Goal of the exercise >>
Exactly as written, print every line of the listing below and omit its pictures.

Excerpted records >>

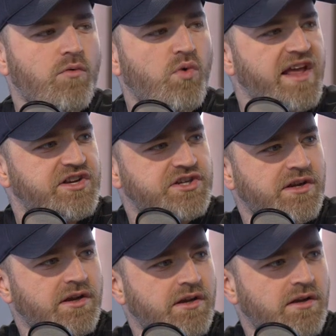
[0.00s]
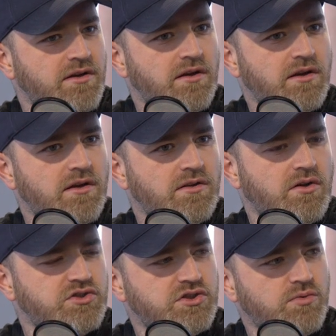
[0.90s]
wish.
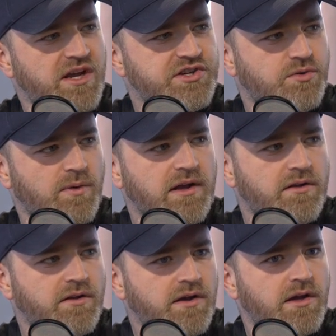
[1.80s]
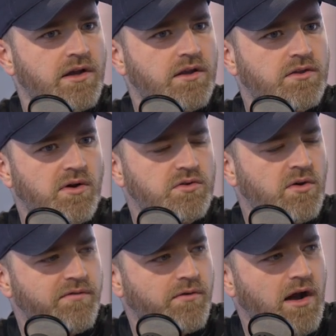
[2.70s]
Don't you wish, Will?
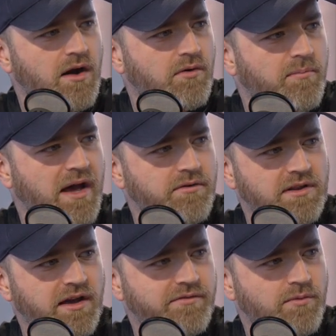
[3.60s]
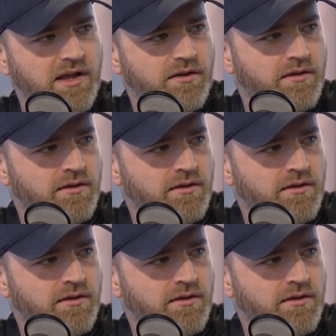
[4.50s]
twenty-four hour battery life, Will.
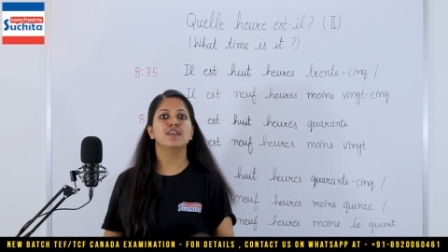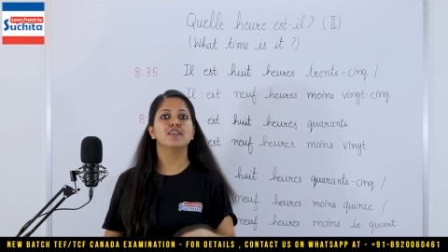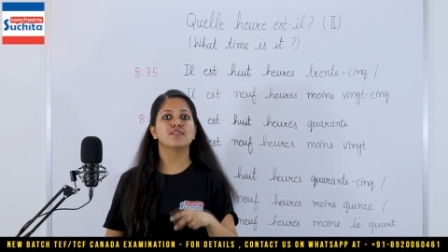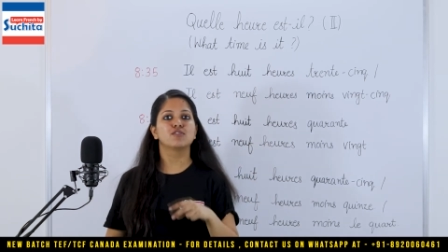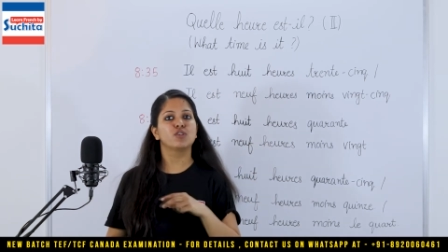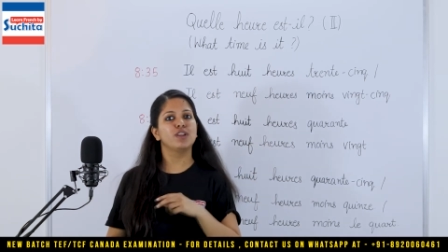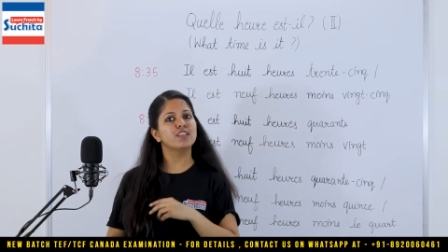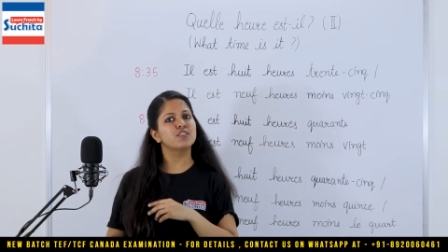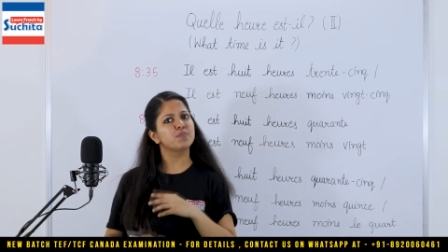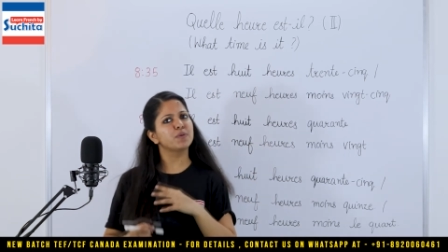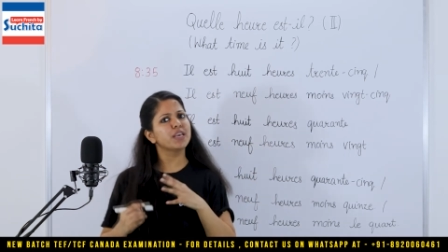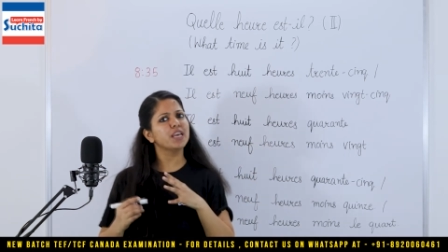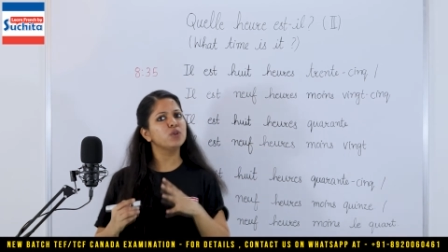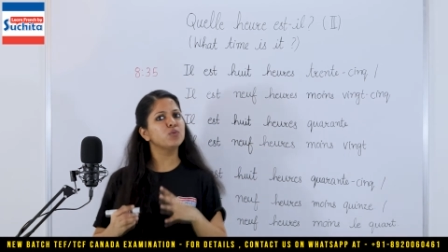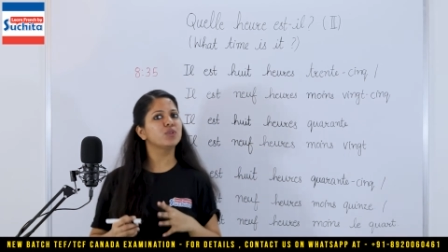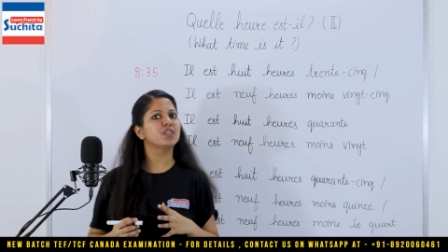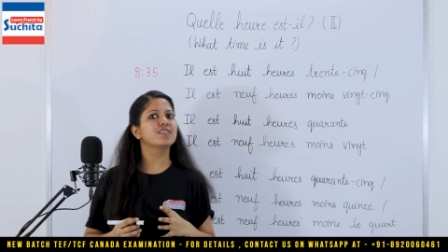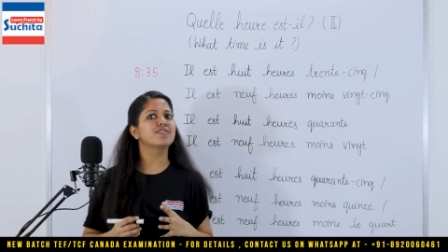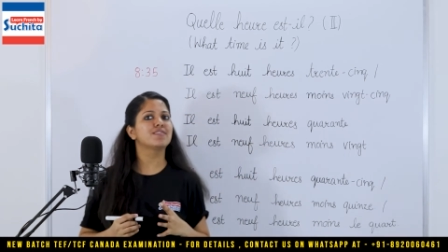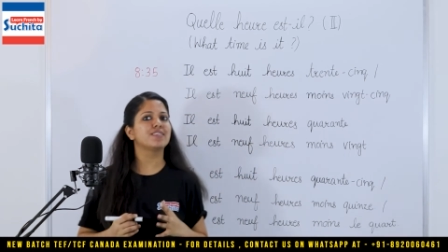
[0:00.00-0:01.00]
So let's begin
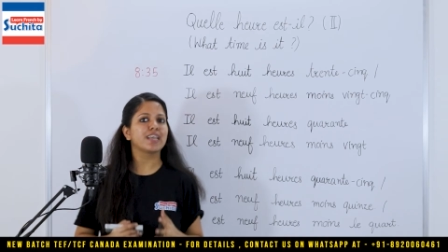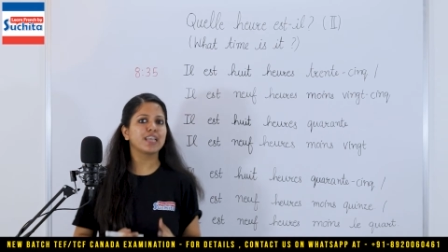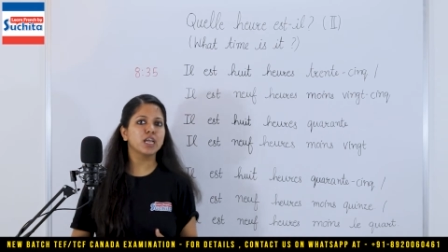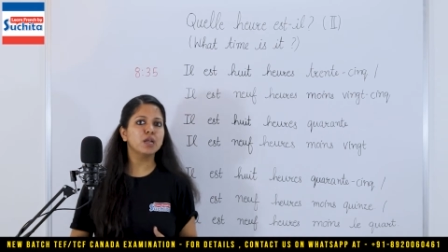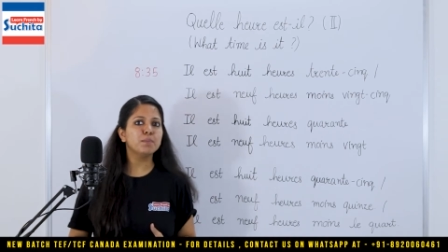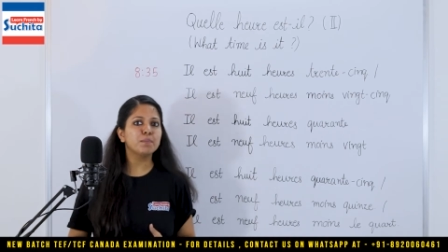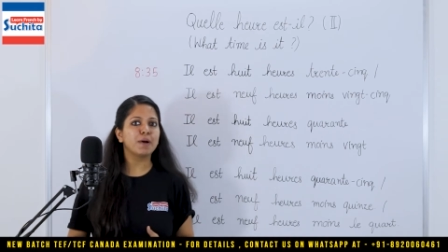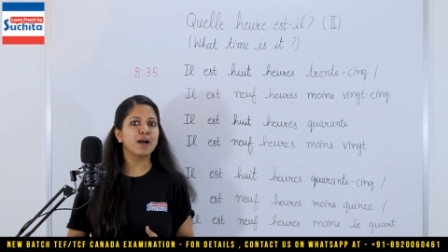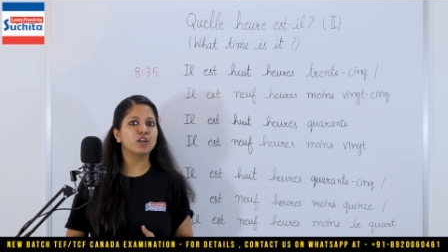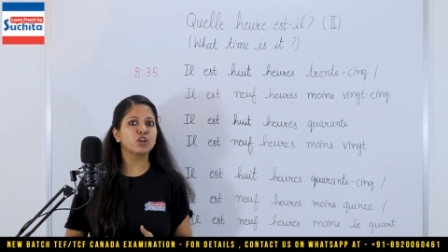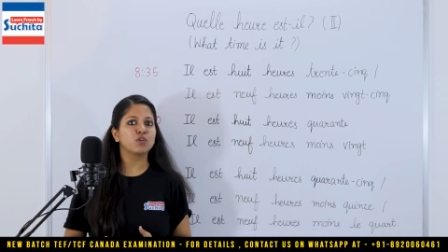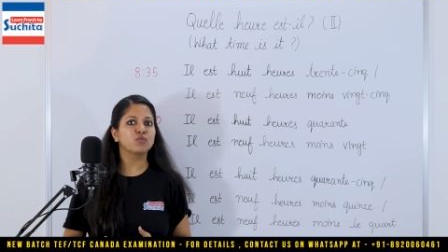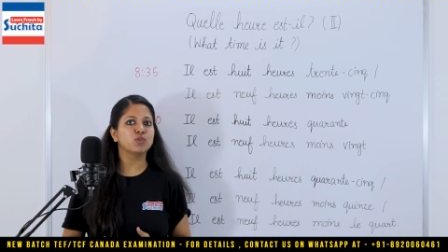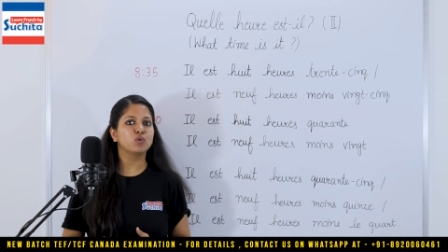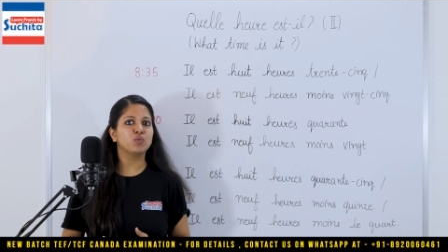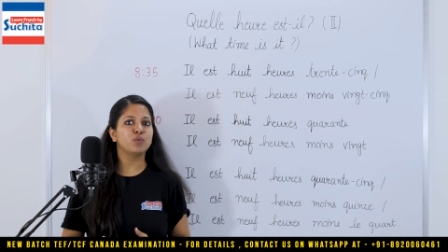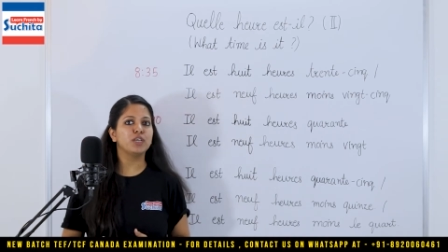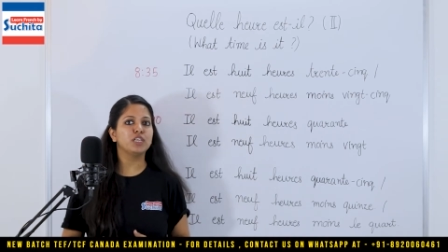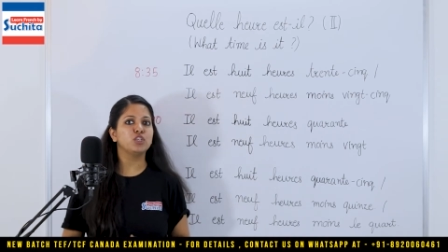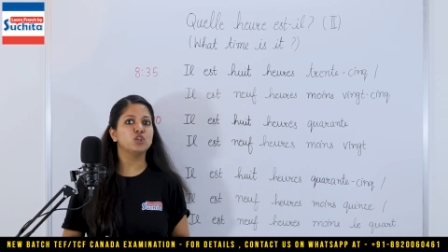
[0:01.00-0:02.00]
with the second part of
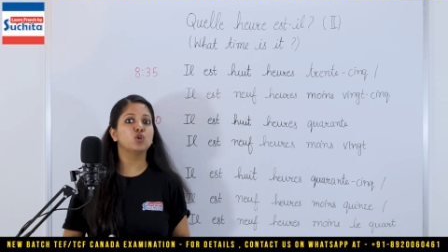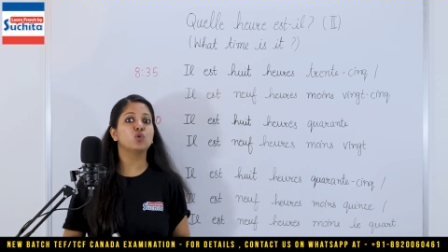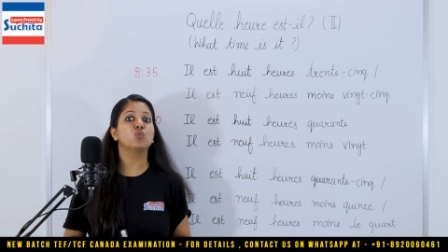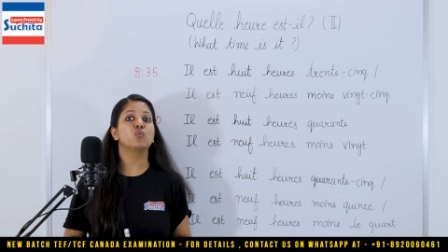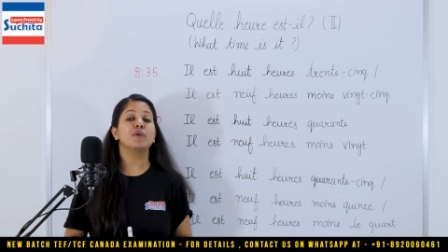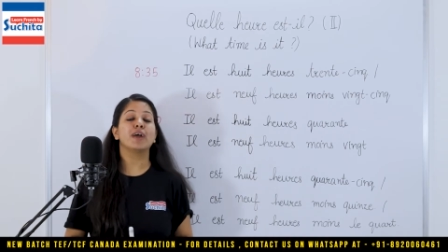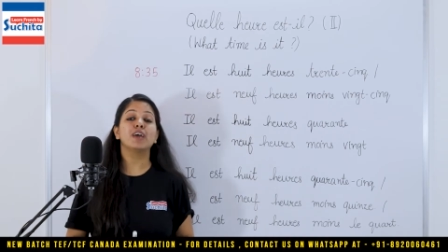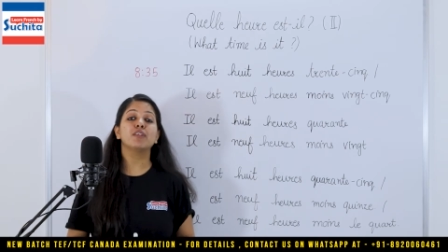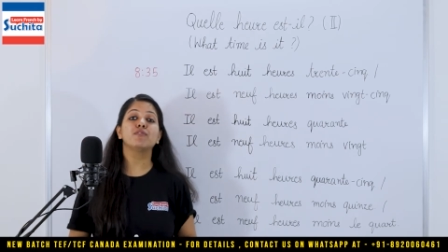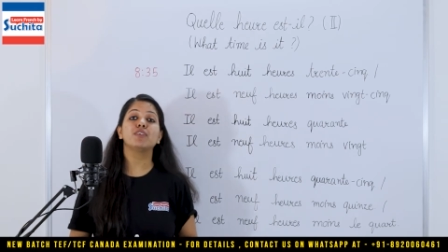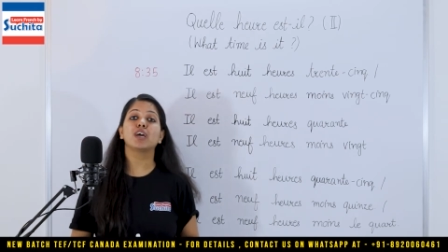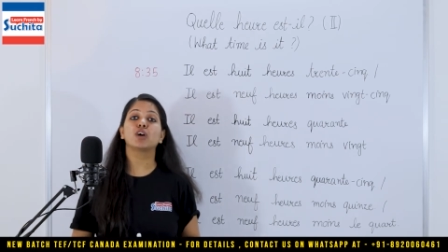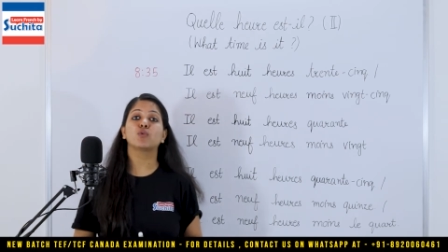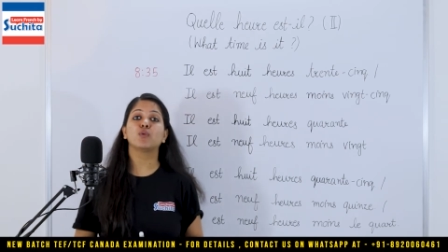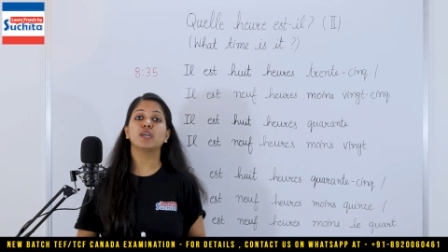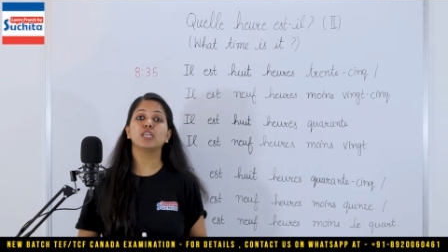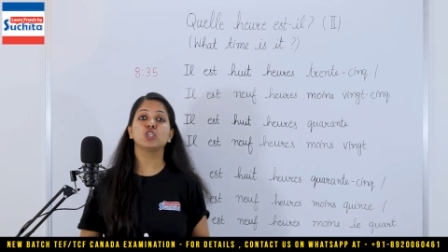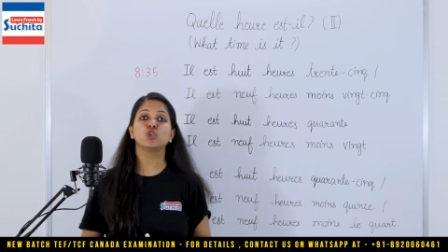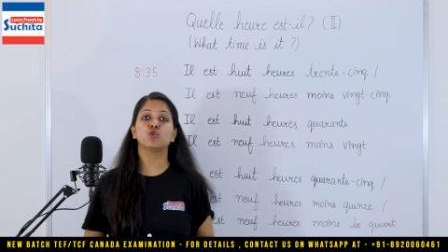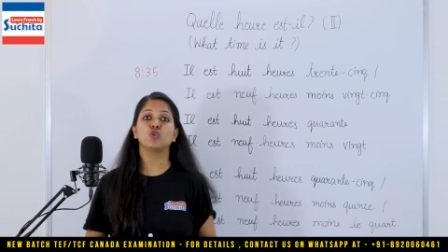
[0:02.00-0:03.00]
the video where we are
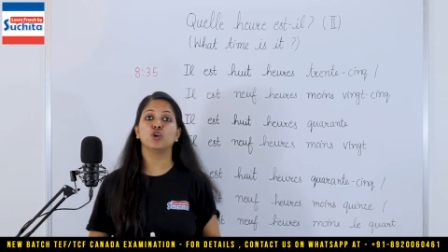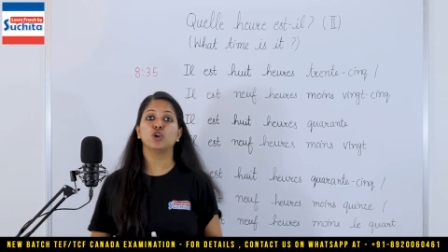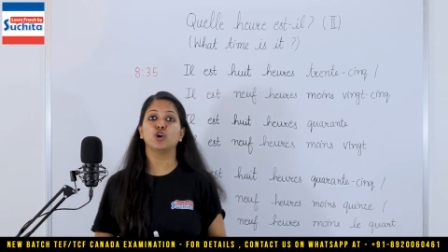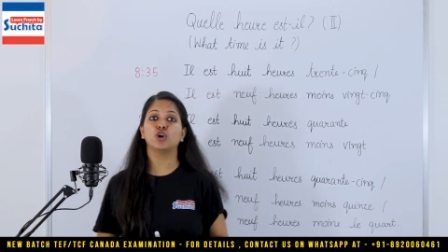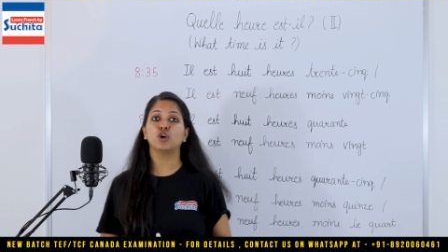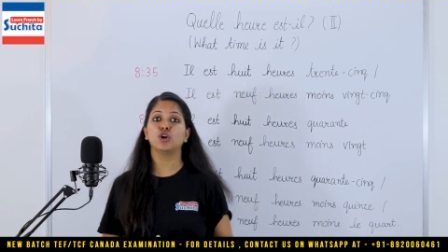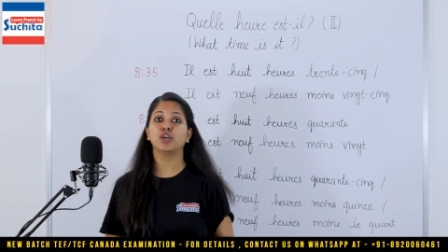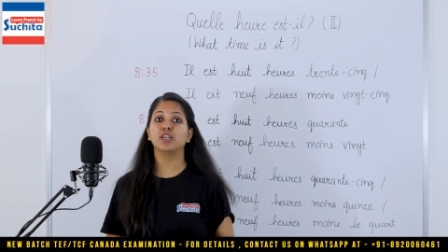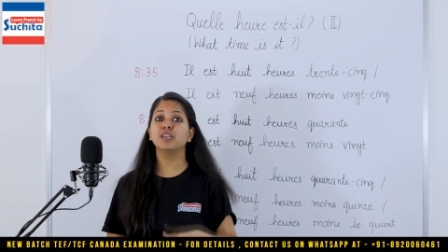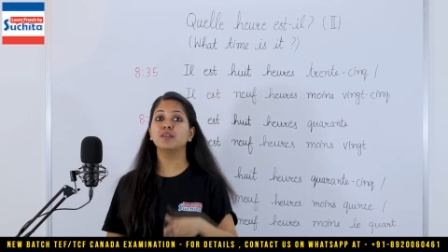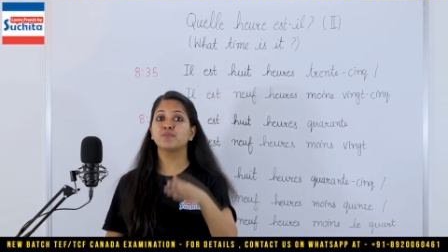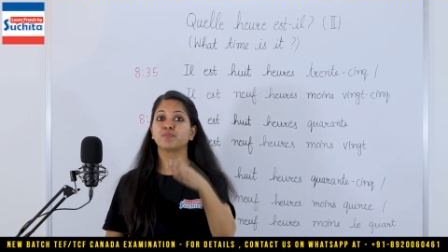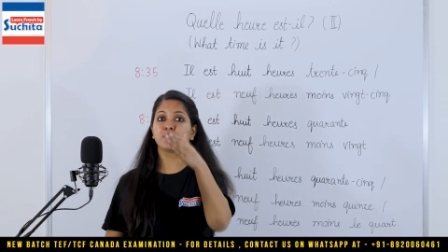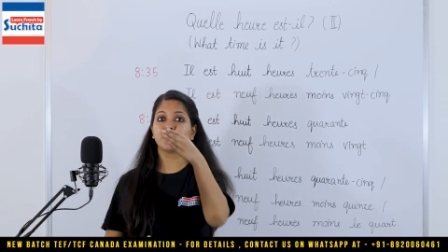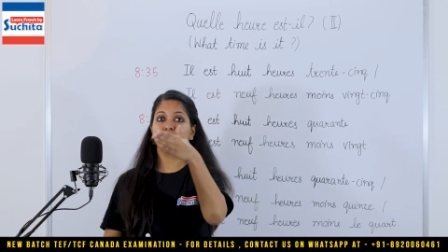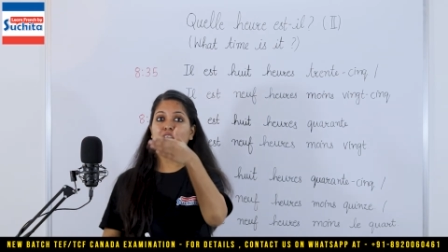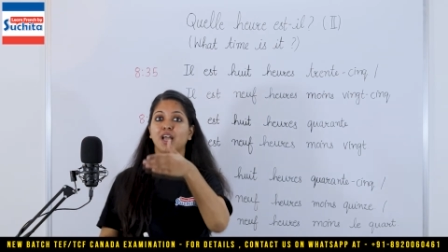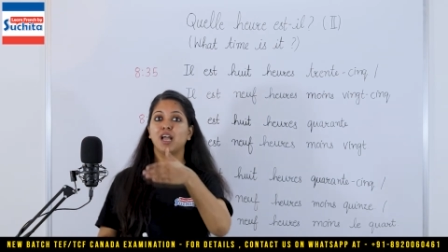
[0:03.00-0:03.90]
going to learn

Task output >>
[0.00s]
[0.90s]
wish.
[1.80s]
[2.70s]
Don't you wish, Will?
[3.60s]
[4.50s]
twenty-four hour battery life, Will.
[0:00.00-0:01.00]
So let's begin
[0:01.00-0:02.00]
with the second part of
[0:02.00-0:03.00]
the video where we are
[0:03.00-0:03.90]
going to learn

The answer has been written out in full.